--- START ---

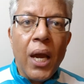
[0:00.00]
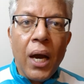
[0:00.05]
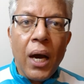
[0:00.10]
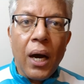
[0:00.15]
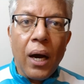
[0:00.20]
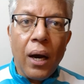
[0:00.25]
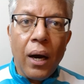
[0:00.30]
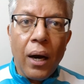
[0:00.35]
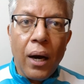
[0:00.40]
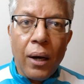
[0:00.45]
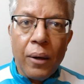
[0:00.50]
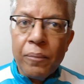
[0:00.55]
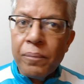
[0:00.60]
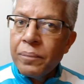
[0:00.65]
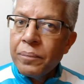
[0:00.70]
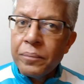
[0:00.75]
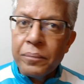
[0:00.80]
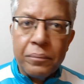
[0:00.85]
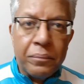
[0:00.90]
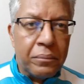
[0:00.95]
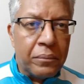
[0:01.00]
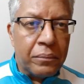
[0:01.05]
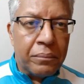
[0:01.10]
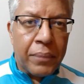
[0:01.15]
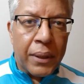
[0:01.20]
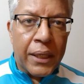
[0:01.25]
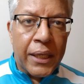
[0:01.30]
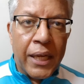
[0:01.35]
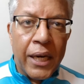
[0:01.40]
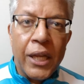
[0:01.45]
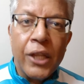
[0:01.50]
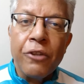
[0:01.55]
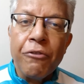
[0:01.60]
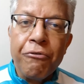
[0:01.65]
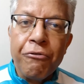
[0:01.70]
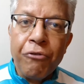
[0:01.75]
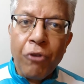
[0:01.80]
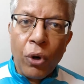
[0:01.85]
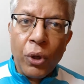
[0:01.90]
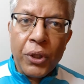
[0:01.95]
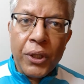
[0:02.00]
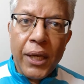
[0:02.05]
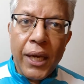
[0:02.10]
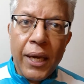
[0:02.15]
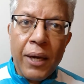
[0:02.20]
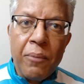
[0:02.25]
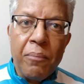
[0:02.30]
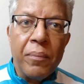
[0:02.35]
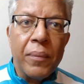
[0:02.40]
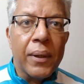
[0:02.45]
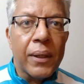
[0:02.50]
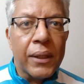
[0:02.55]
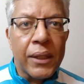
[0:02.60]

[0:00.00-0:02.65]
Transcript: But then in the fourth game,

--- END ---

# What is being asked:
Render the records above word for word and leave the pictures out.

# Exercise solution:
[0:00.00]
[0:00.05]
[0:00.10]
[0:00.15]
[0:00.20]
[0:00.25]
[0:00.30]
[0:00.35]
[0:00.40]
[0:00.45]
[0:00.50]
[0:00.55]
[0:00.60]
[0:00.65]
[0:00.70]
[0:00.75]
[0:00.80]
[0:00.85]
[0:00.90]
[0:00.95]
[0:01.00]
[0:01.05]
[0:01.10]
[0:01.15]
[0:01.20]
[0:01.25]
[0:01.30]
[0:01.35]
[0:01.40]
[0:01.45]
[0:01.50]
[0:01.55]
[0:01.60]
[0:01.65]
[0:01.70]
[0:01.75]
[0:01.80]
[0:01.85]
[0:01.90]
[0:01.95]
[0:02.00]
[0:02.05]
[0:02.10]
[0:02.15]
[0:02.20]
[0:02.25]
[0:02.30]
[0:02.35]
[0:02.40]
[0:02.45]
[0:02.50]
[0:02.55]
[0:02.60]

[0:00.00-0:02.65]
Transcript: But then in the fourth game,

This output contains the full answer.